[Items from a dataset]

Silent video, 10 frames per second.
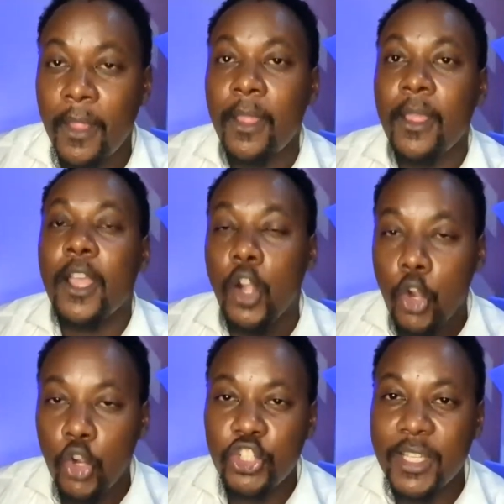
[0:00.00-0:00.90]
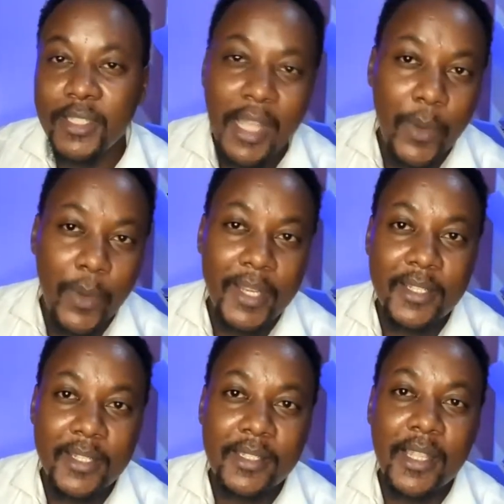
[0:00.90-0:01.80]
Conscious Awareness
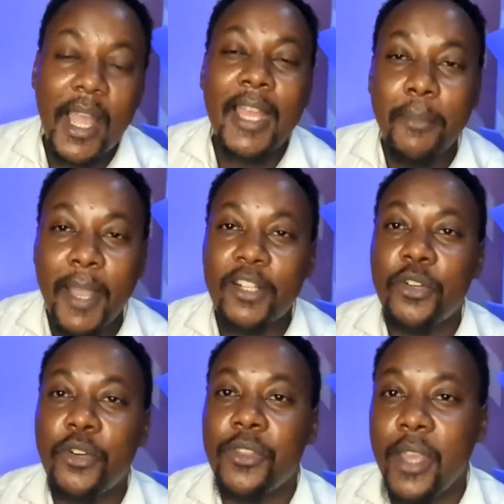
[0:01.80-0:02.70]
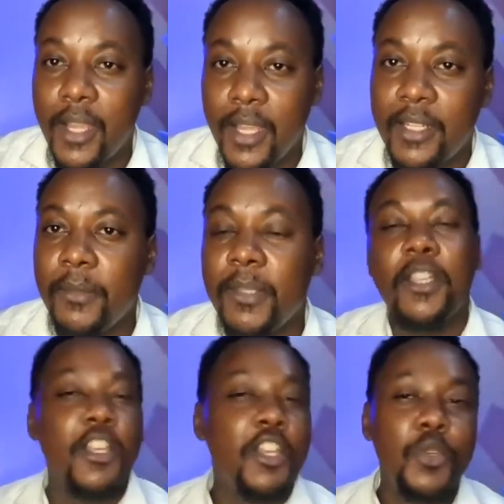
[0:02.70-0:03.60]
and Mind Growth Academy.
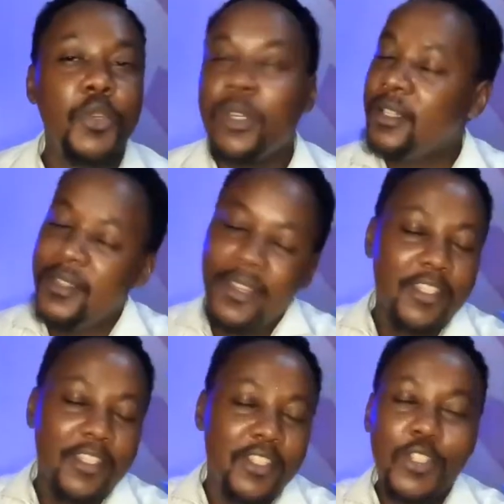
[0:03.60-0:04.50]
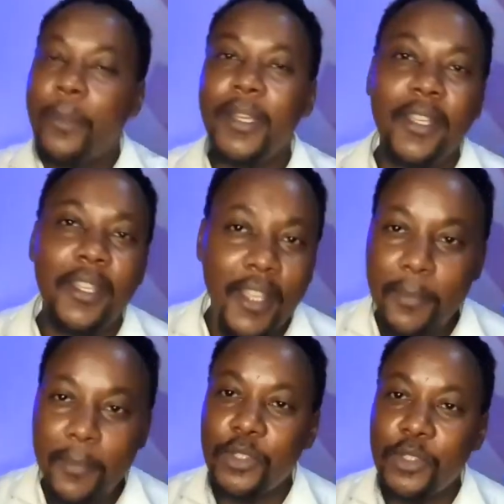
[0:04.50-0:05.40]
There's so many
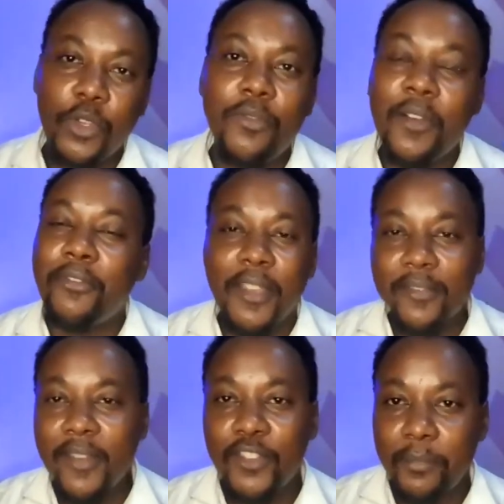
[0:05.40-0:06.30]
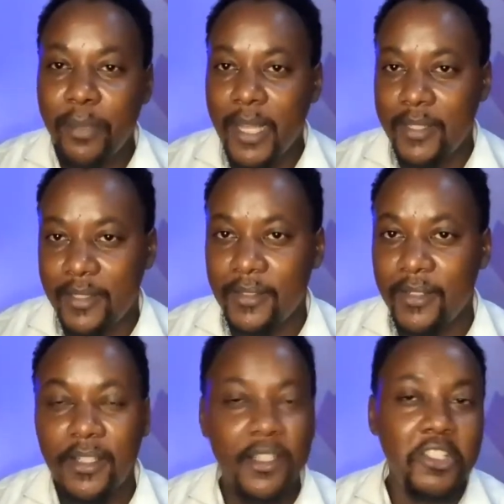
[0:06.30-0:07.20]
episodes, over 500 plus.
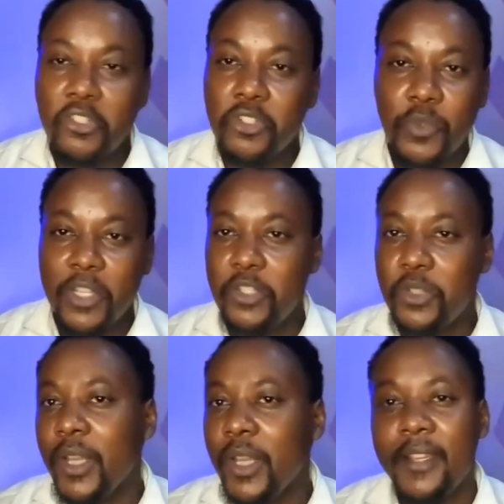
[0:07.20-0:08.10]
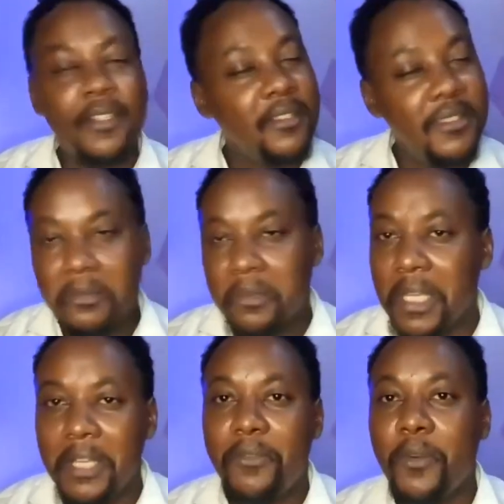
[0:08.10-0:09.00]
Choose what you like, learn
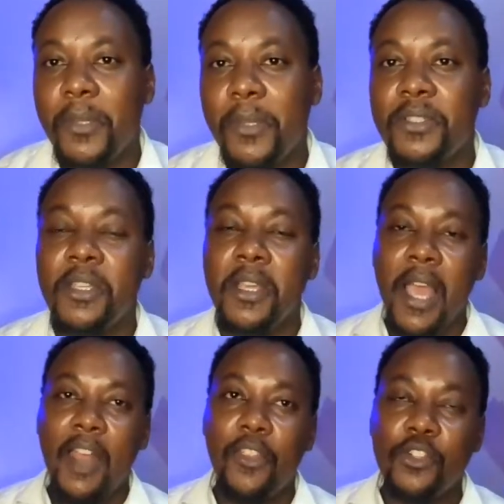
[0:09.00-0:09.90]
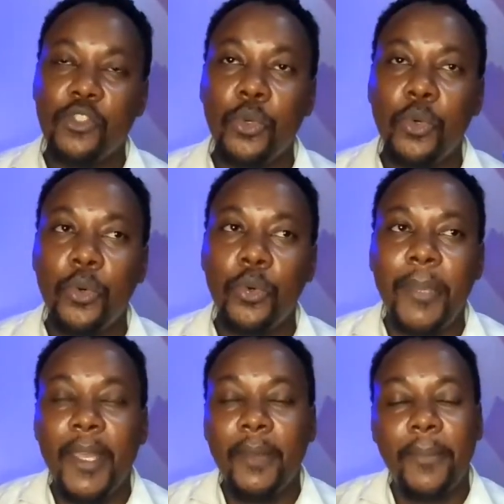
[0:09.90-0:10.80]
from it. And those who may
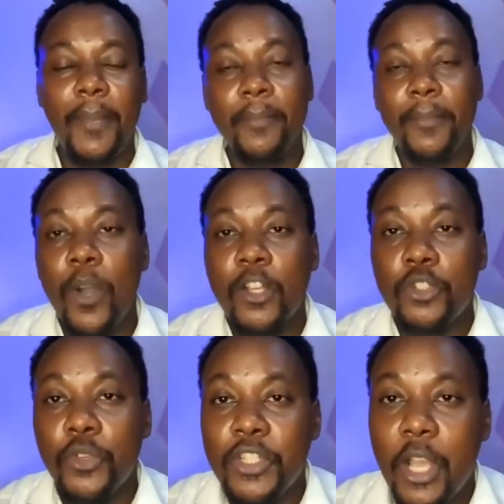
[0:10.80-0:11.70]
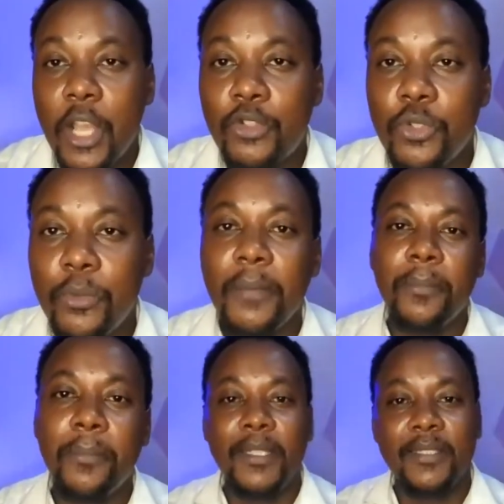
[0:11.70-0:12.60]
maybe want to reach out to me,
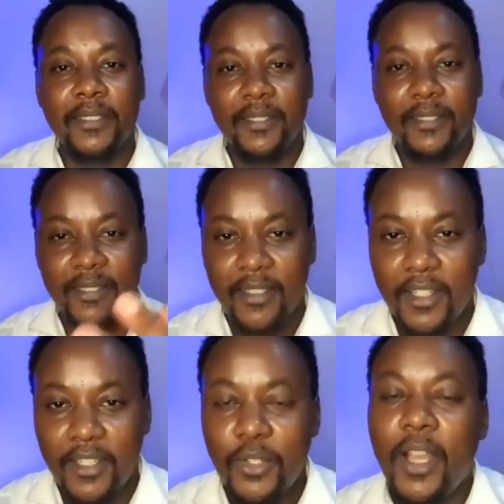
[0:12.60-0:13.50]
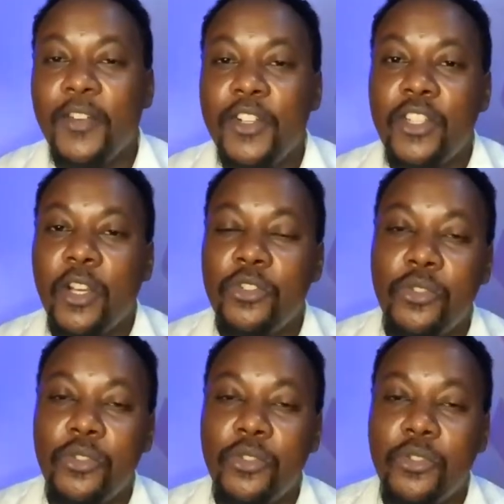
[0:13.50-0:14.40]
please, you can reach out
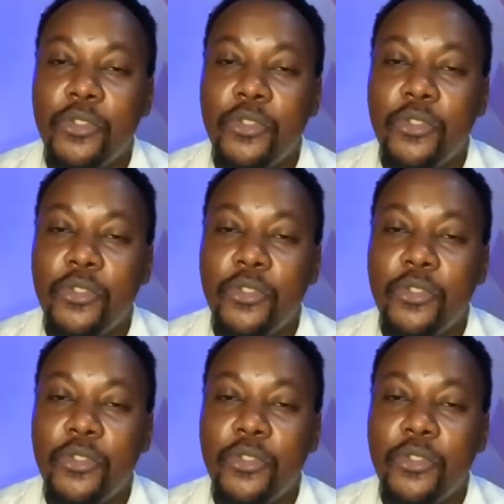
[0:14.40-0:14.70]
to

◆ Task description
Copy out all of the entries exactly as they stand, with no pictures in your copy.

◆ Output below
Silent video, 10 frames per second.
[0:00.00-0:00.90]
[0:00.90-0:01.80]
Conscious Awareness
[0:01.80-0:02.70]
[0:02.70-0:03.60]
and Mind Growth Academy.
[0:03.60-0:04.50]
[0:04.50-0:05.40]
There's so many
[0:05.40-0:06.30]
[0:06.30-0:07.20]
episodes, over 500 plus.
[0:07.20-0:08.10]
[0:08.10-0:09.00]
Choose what you like, learn
[0:09.00-0:09.90]
[0:09.90-0:10.80]
from it. And those who may
[0:10.80-0:11.70]
[0:11.70-0:12.60]
maybe want to reach out to me,
[0:12.60-0:13.50]
[0:13.50-0:14.40]
please, you can reach out
[0:14.40-0:14.70]
to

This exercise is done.